A key goal is to protect the undersea mountains that provide habitat and hunting grounds for tuna, sea turtles, manta rays, and sharks, and to allow them to breed and multiply.
The area "is also home to millions of seabirds that forage over hundreds of miles and bring food back to their rookeries on the islands and atolls," the White House said in a statement.
Coral reefs that are in peril from bleaching and ocean acidification are plentiful in the area, and protecting them allows scientists to use them as a benchmark for global research on climate change.
The marine protected area is considered federal land where commercial fishing is prohibited.
However, some recreational fishing will continue to be allowed, with special permits.
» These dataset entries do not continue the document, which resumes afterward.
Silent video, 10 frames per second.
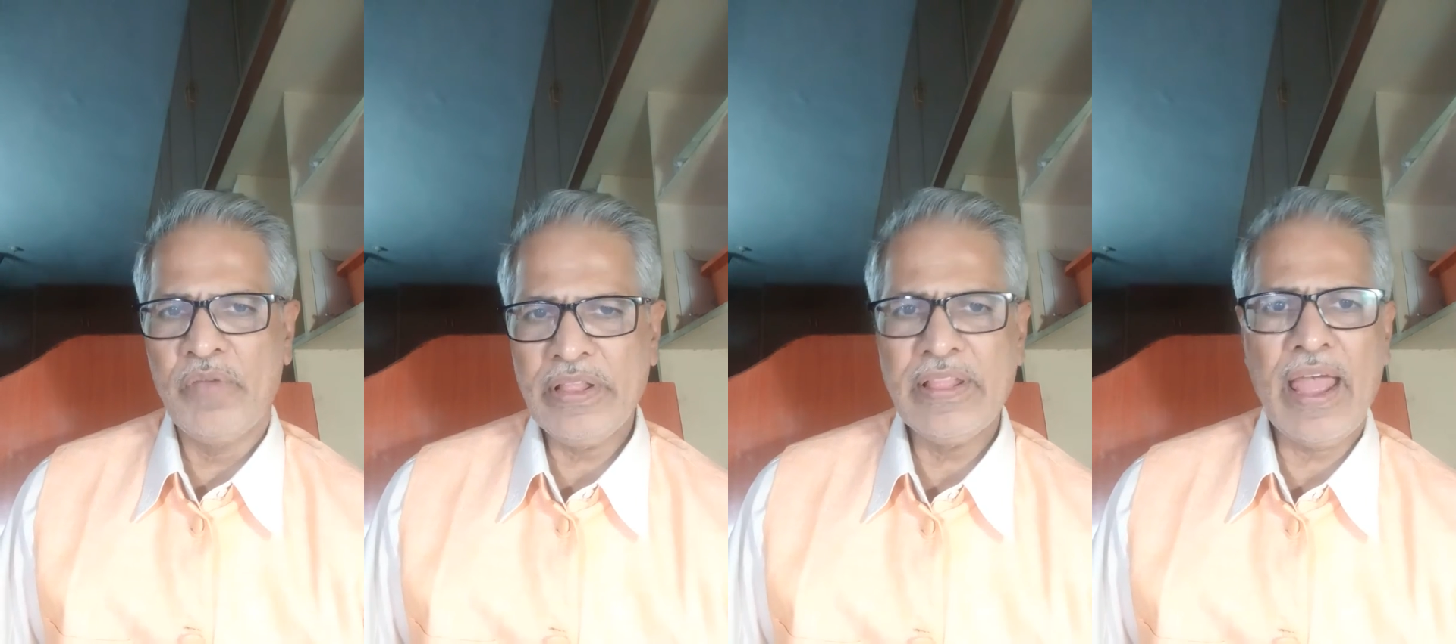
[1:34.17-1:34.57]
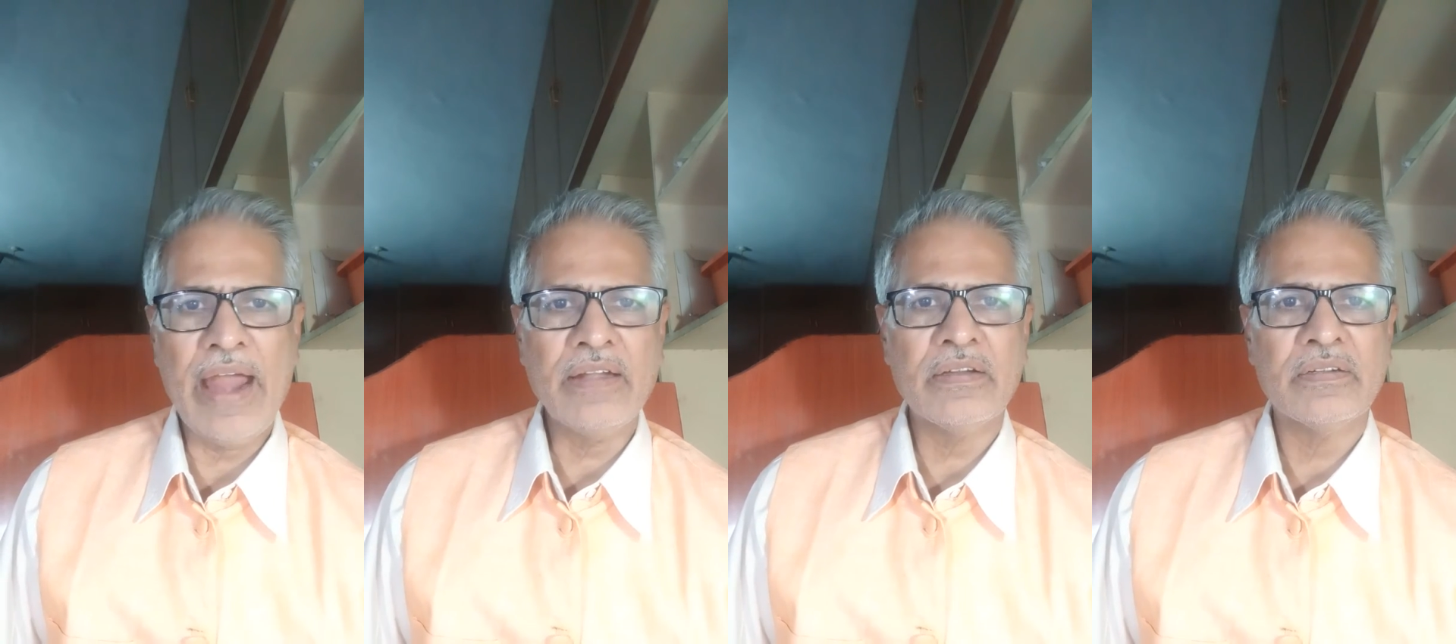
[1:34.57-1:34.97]
With
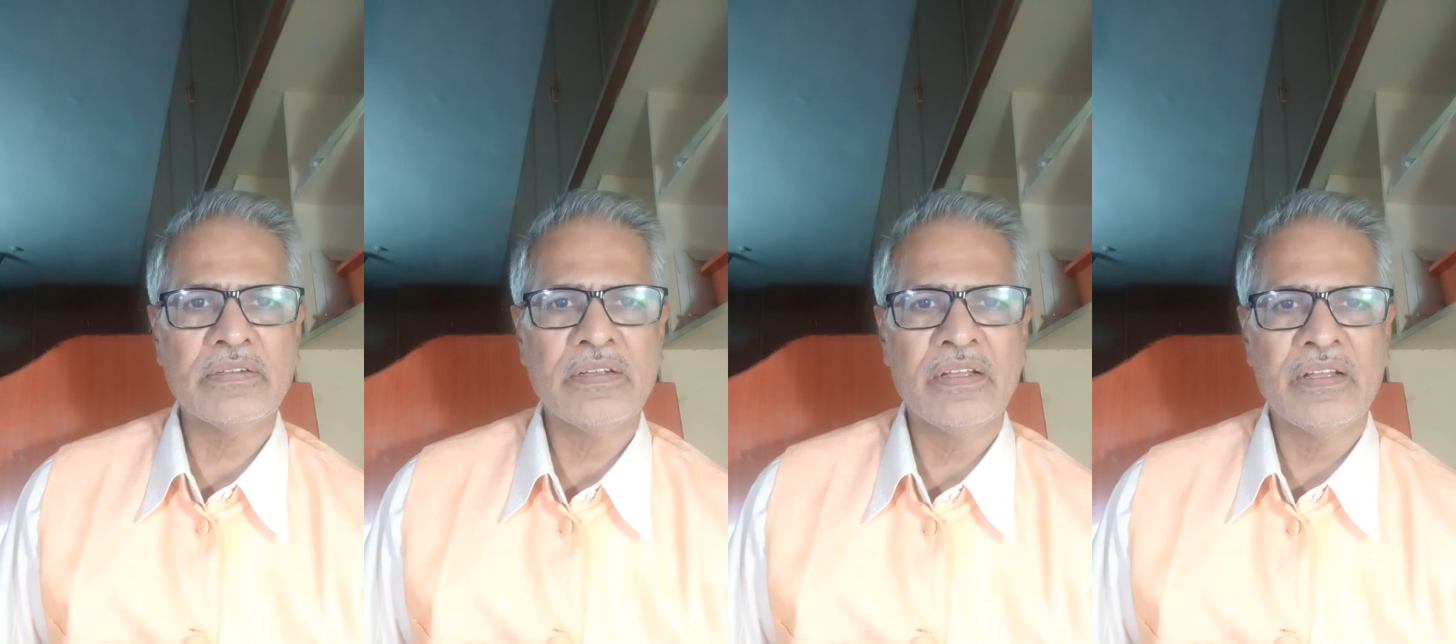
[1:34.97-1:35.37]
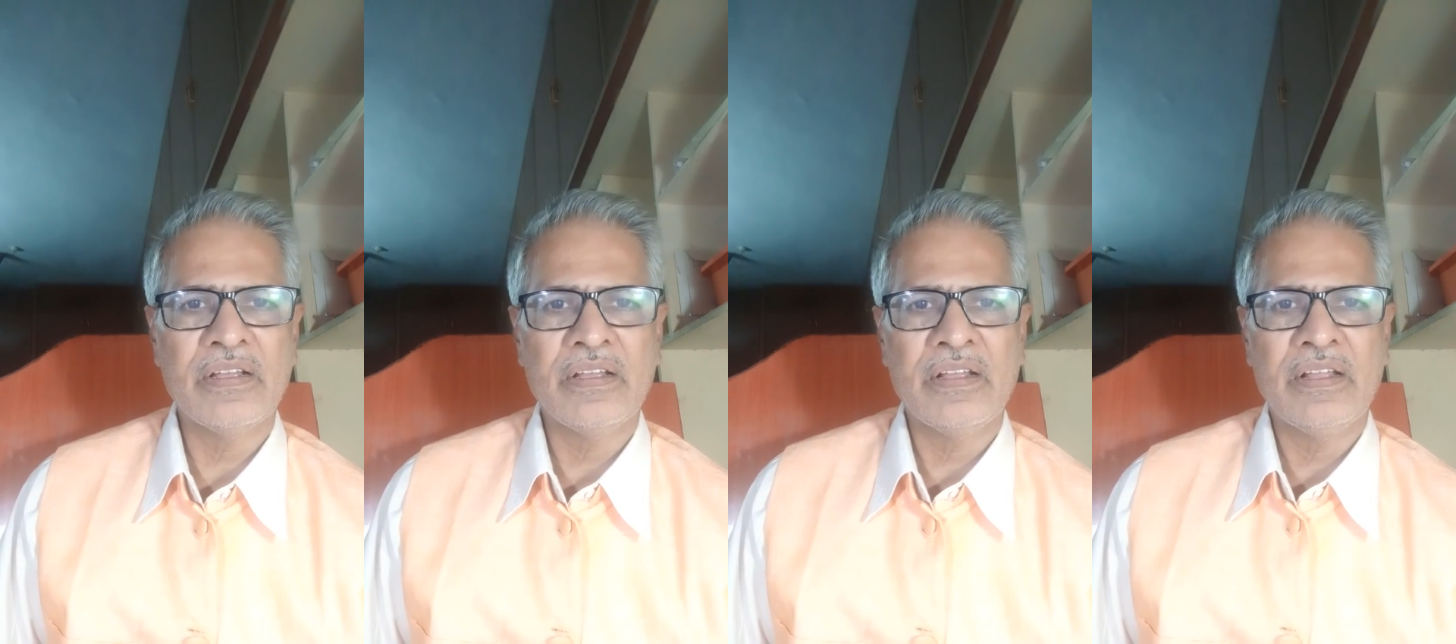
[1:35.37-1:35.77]
that,
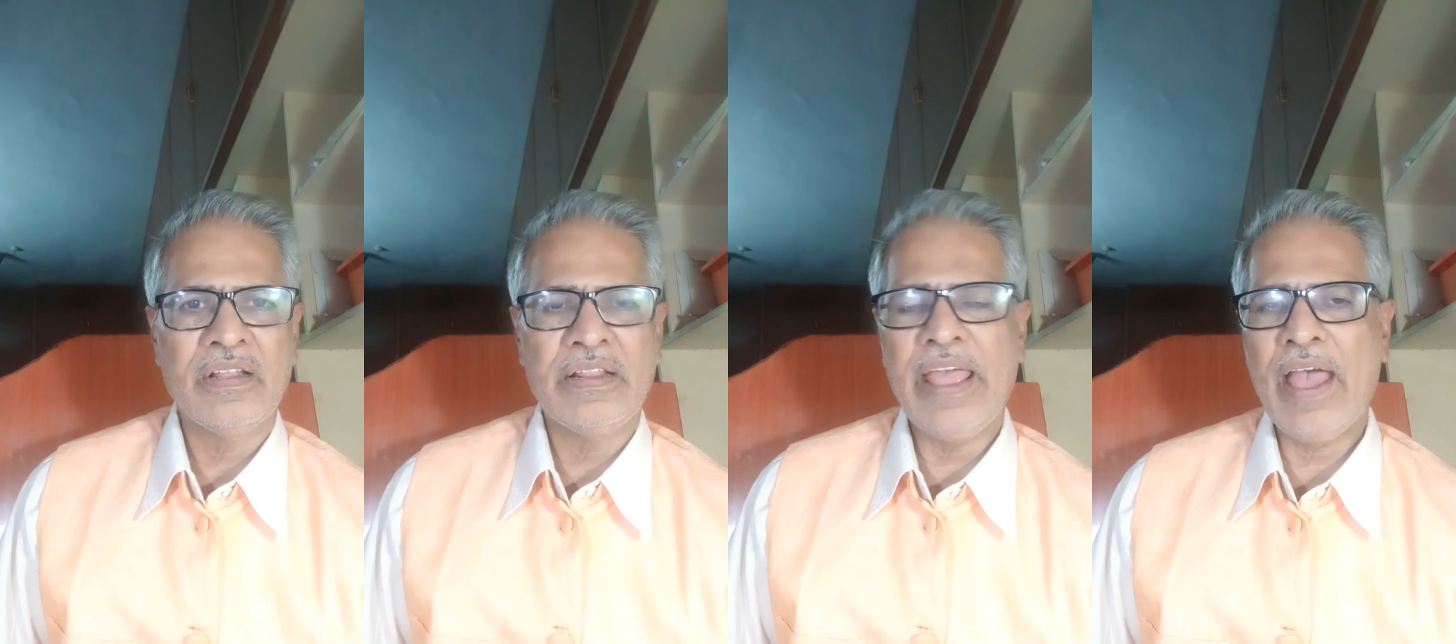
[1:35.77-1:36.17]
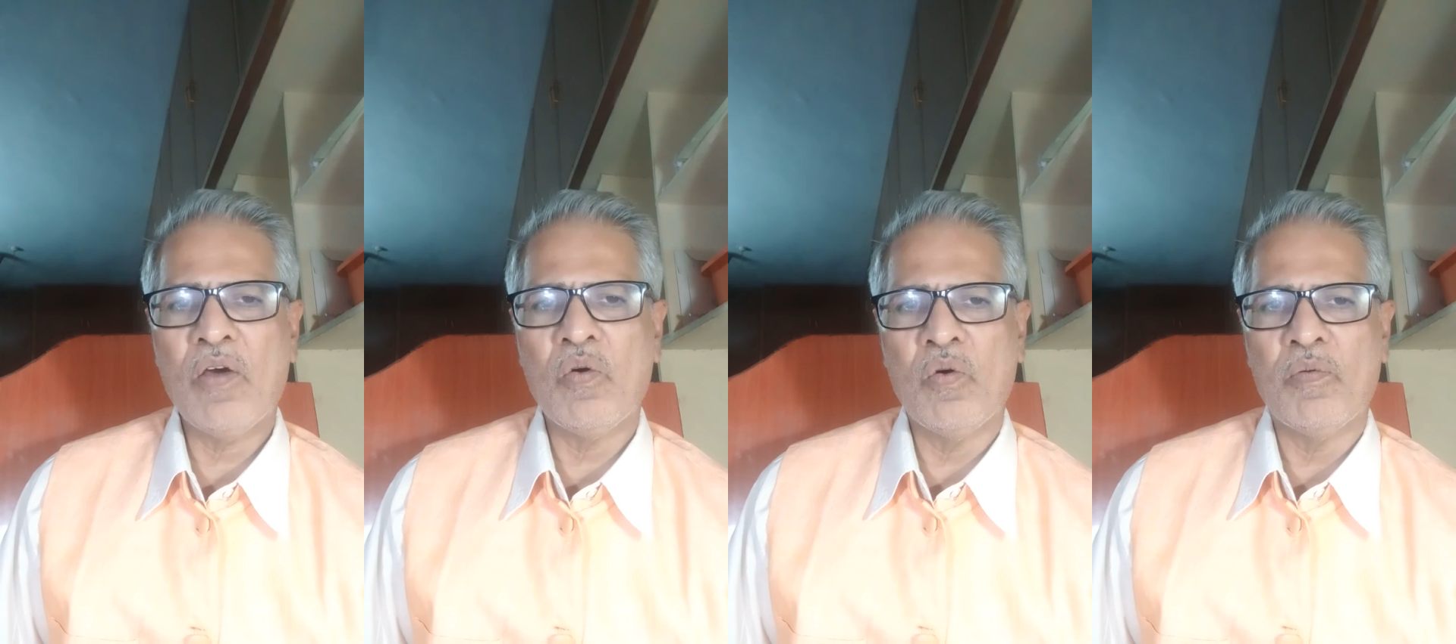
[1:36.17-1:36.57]
they
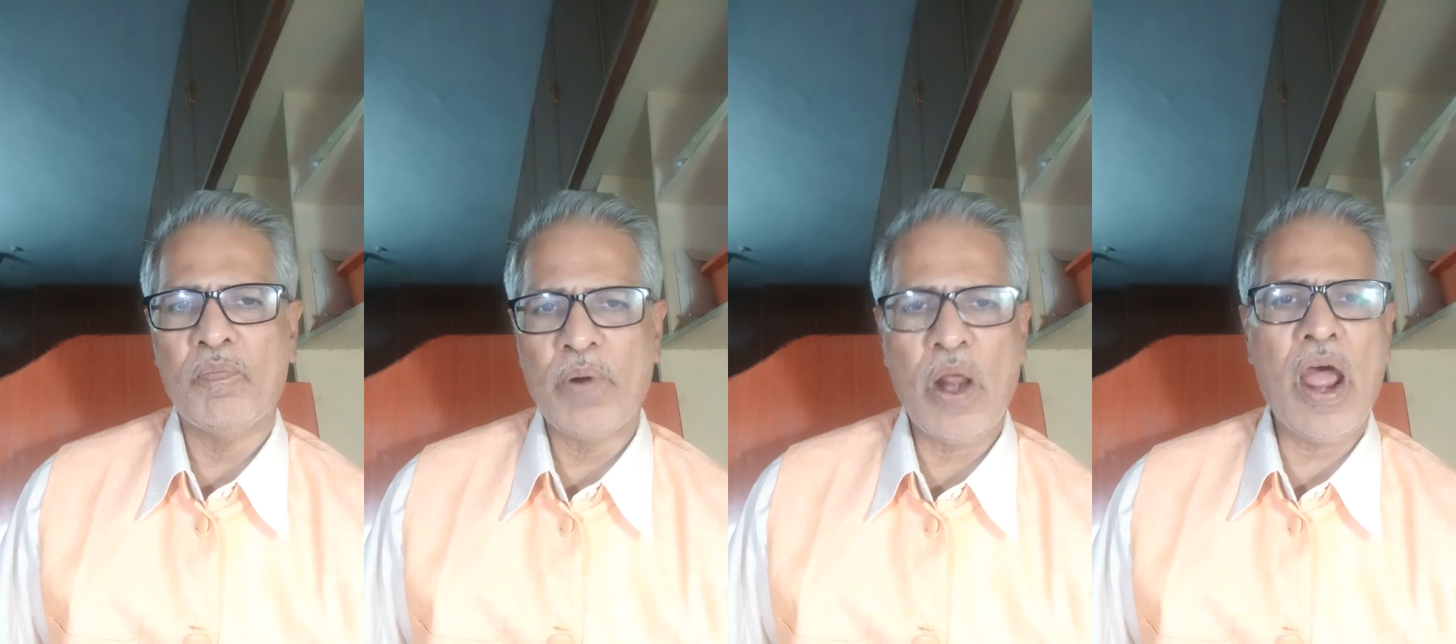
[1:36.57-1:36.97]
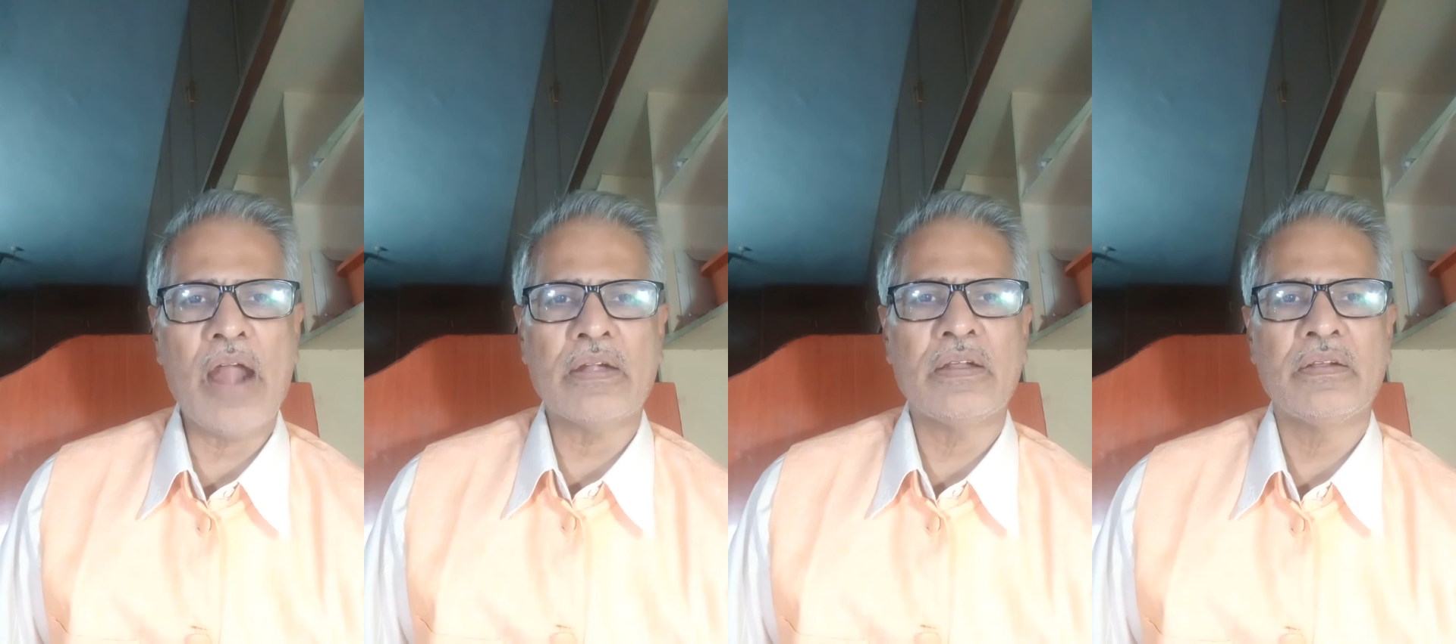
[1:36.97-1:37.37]
have
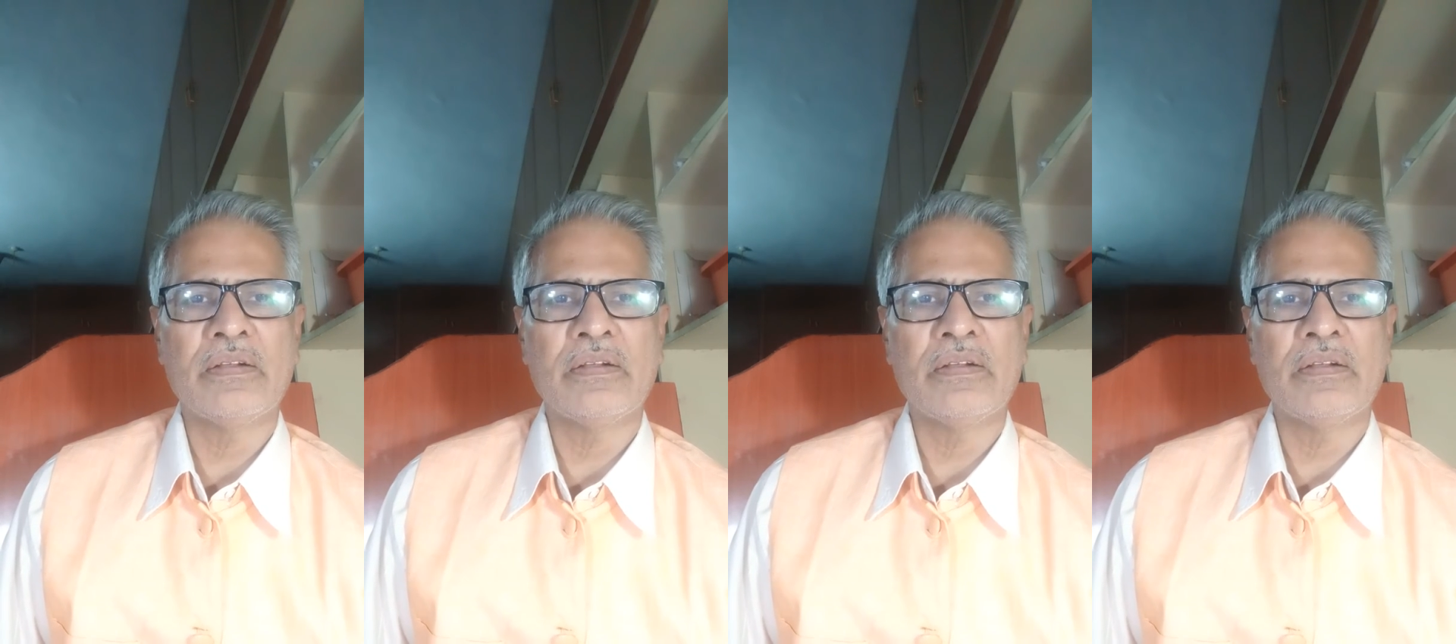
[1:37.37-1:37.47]
brought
Biologists at the US Fish and Wildlife Service say the establishment of the protected area has already helped boost some creatures that had all but disappeared at Johnson Atoll.
They include "Great Frigatebirds, Sooty Terns, Red-tailed Tropicbirds, and other species that are known to feed as much as 300 to 600 miles offshore," the statement said.
Obama first announced plans to expand the marine reserve in June at a two-day conference on the world's oceans, hosted by the State Department.
With just one to three per cent of the world's oceans currently under protection, Kerry called on global powers to take more steps to end overfishing and protect global fish stocks.
"There's just too much money chasing too few fish," he said.